Input data Block Start
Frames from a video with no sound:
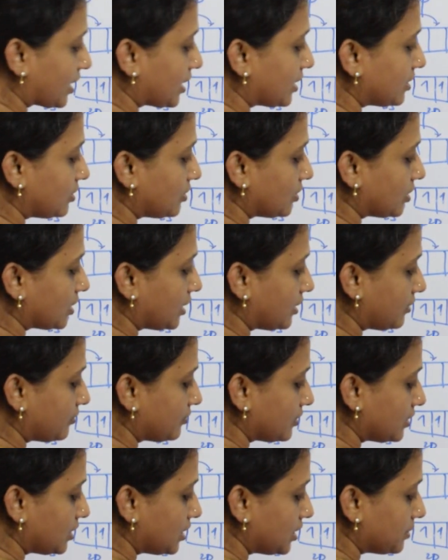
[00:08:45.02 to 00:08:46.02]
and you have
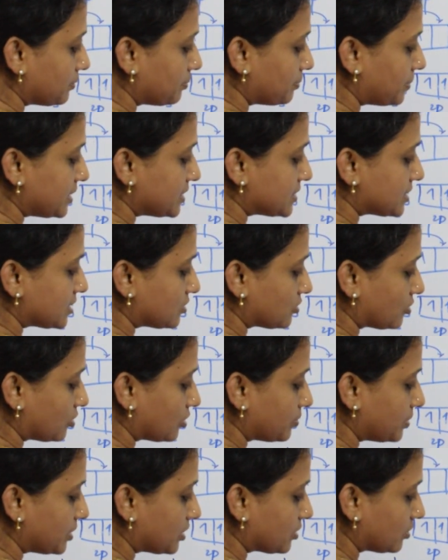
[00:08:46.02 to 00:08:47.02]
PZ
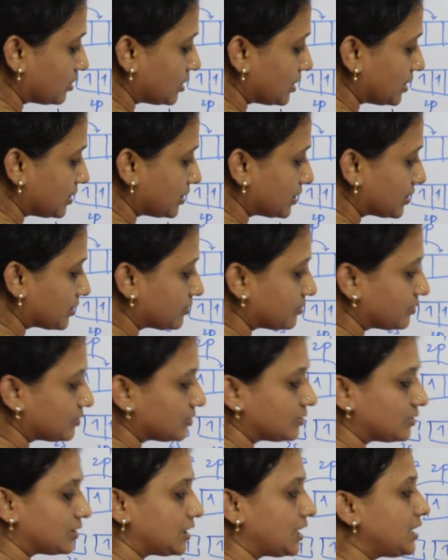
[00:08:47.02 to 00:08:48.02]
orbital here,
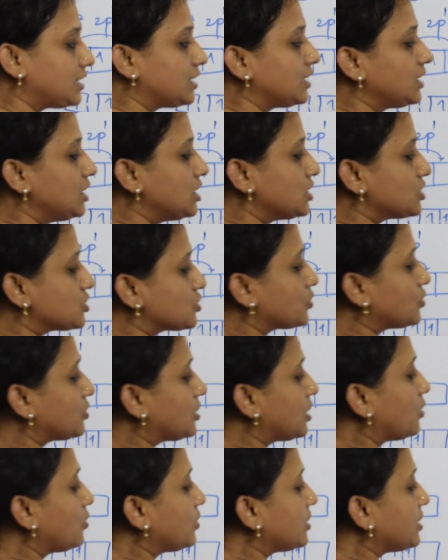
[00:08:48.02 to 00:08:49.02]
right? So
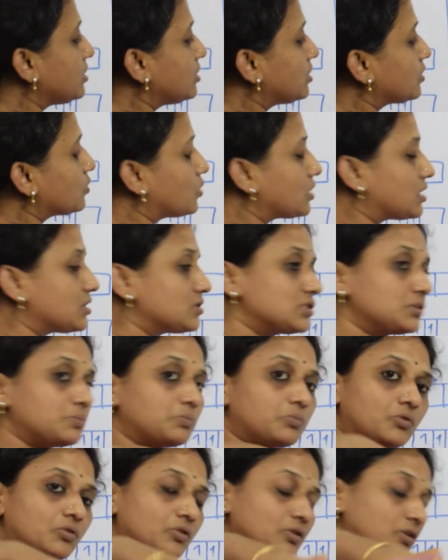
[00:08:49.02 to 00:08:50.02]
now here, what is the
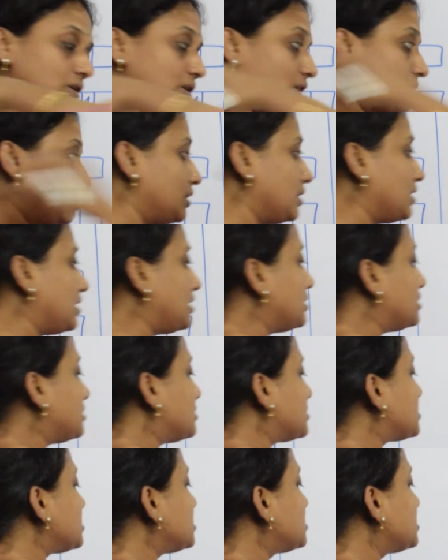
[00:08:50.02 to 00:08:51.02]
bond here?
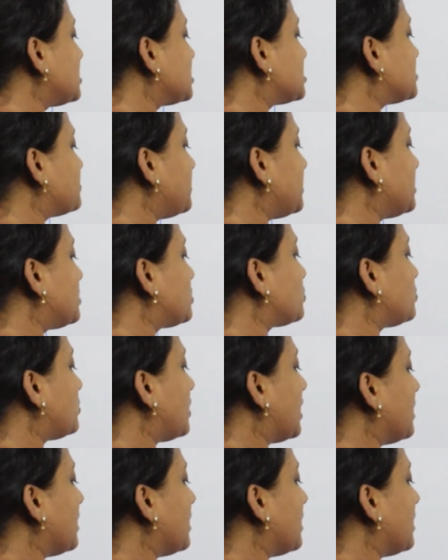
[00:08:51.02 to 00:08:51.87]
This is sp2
Input data Block End
Only the lines from the line containing "[00:08:47.02 to 00:08:48.02]" through the end of the material should be retyped, exactly and in full, with no pictures.

▸ Problem solution
[00:08:47.02 to 00:08:48.02]
orbital here,
[00:08:48.02 to 00:08:49.02]
right? So
[00:08:49.02 to 00:08:50.02]
now here, what is the
[00:08:50.02 to 00:08:51.02]
bond here?
[00:08:51.02 to 00:08:51.87]
This is sp2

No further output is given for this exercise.